Stored items
----

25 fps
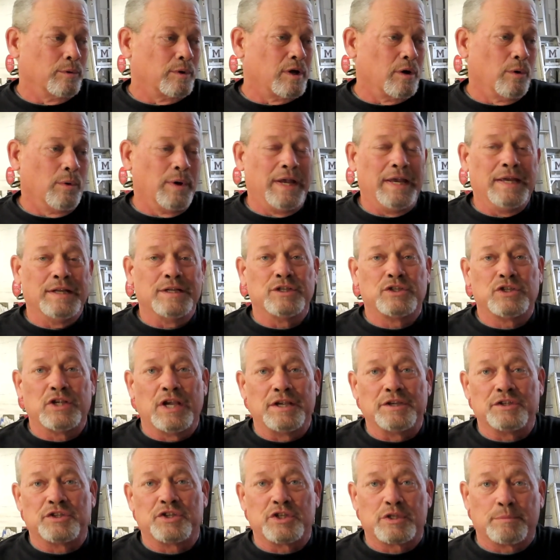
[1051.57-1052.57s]
go ahead and
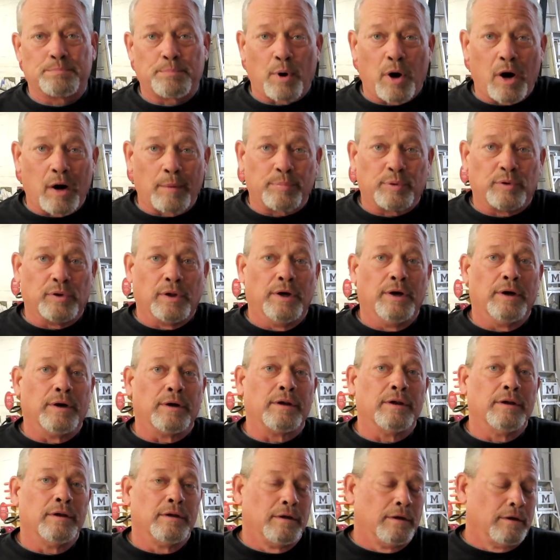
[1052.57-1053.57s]
change the spark
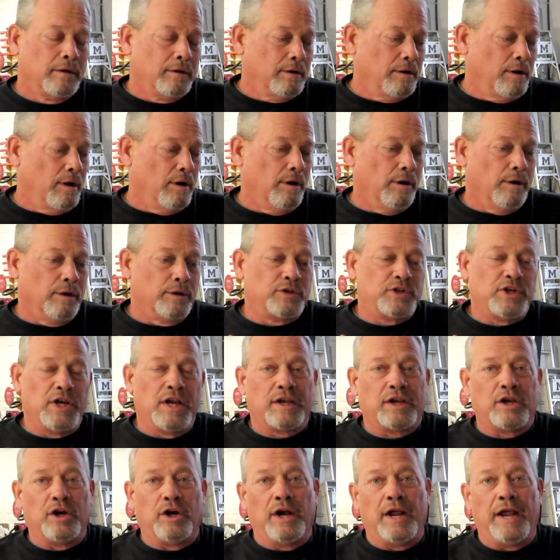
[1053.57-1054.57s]
plug.
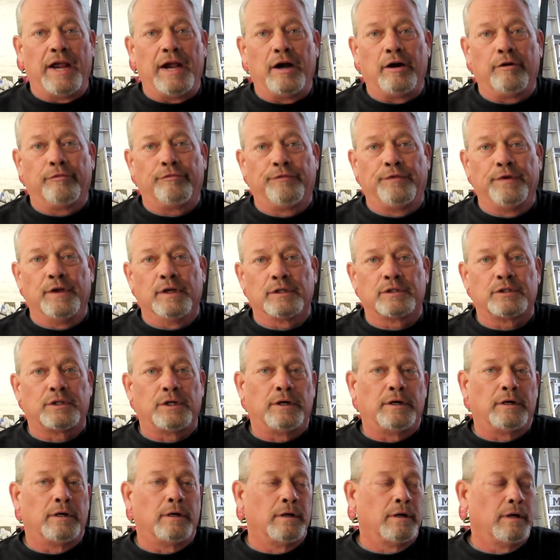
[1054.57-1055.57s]
Check your air
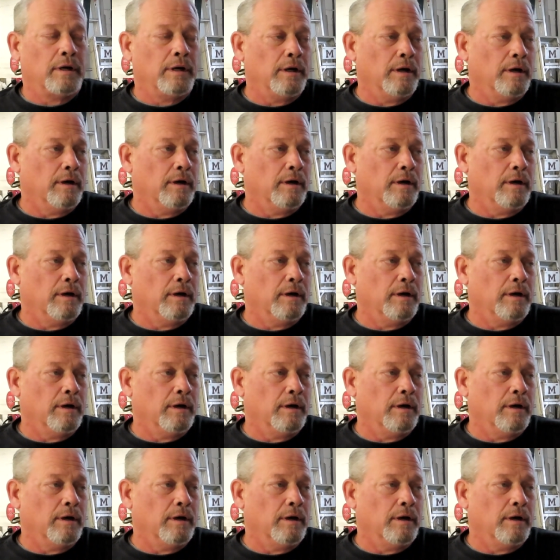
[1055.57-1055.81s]
filter.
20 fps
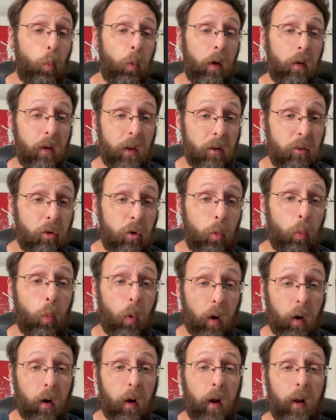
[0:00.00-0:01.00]
willing to
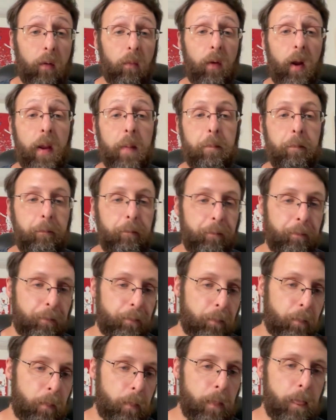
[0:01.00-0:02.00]
work on, right?
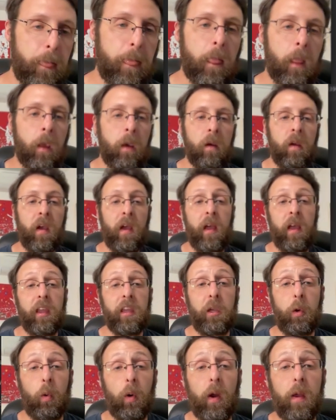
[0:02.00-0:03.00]

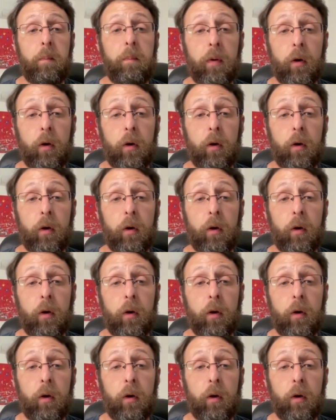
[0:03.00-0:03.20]
You are a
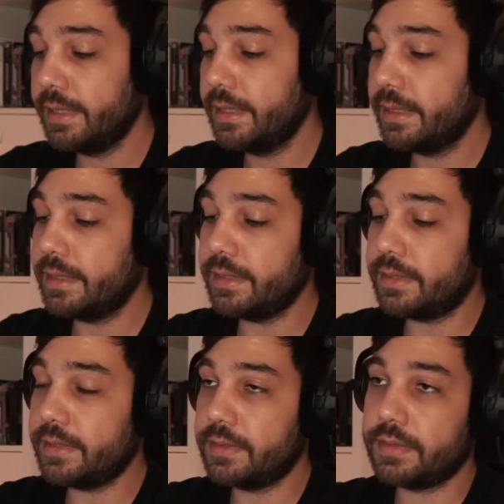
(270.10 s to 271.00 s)
This
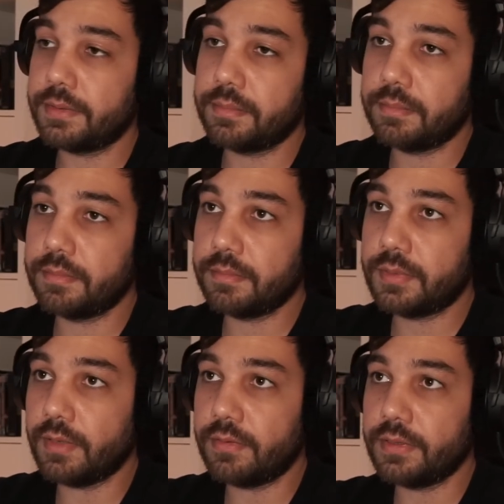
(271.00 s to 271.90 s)
is
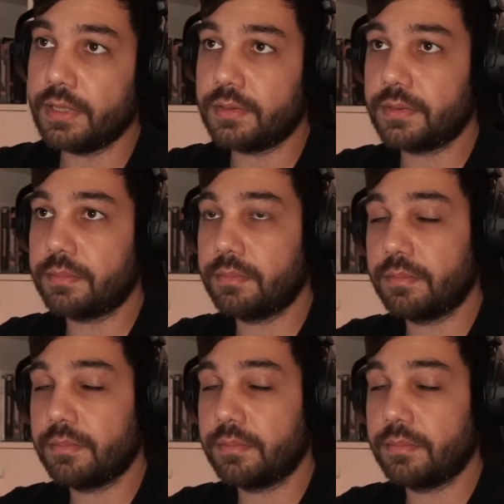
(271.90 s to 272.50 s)
something that's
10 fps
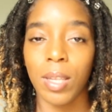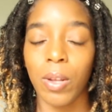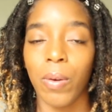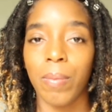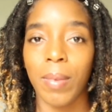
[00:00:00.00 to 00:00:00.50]

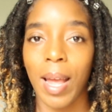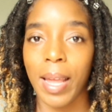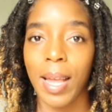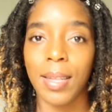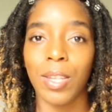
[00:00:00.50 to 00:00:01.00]
So I
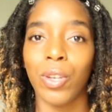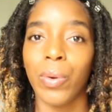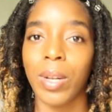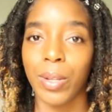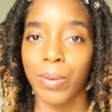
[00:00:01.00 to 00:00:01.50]
guess it's
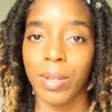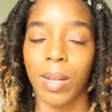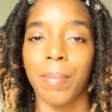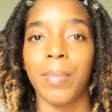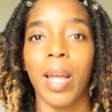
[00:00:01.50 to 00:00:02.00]
doing a little
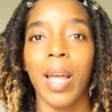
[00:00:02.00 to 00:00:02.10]
something.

----

Every entry above is to be printed again exactly, pictures omitted.

#### Response
25 fps
[1051.57-1052.57s]
go ahead and
[1052.57-1053.57s]
change the spark
[1053.57-1054.57s]
plug.
[1054.57-1055.57s]
Check your air
[1055.57-1055.81s]
filter.
20 fps
[0:00.00-0:01.00]
willing to
[0:01.00-0:02.00]
work on, right?
[0:02.00-0:03.00]

[0:03.00-0:03.20]
You are a
(270.10 s to 271.00 s)
This
(271.00 s to 271.90 s)
is
(271.90 s to 272.50 s)
something that's
10 fps
[00:00:00.00 to 00:00:00.50]

[00:00:00.50 to 00:00:01.00]
So I
[00:00:01.00 to 00:00:01.50]
guess it's
[00:00:01.50 to 00:00:02.00]
doing a little
[00:00:02.00 to 00:00:02.10]
something.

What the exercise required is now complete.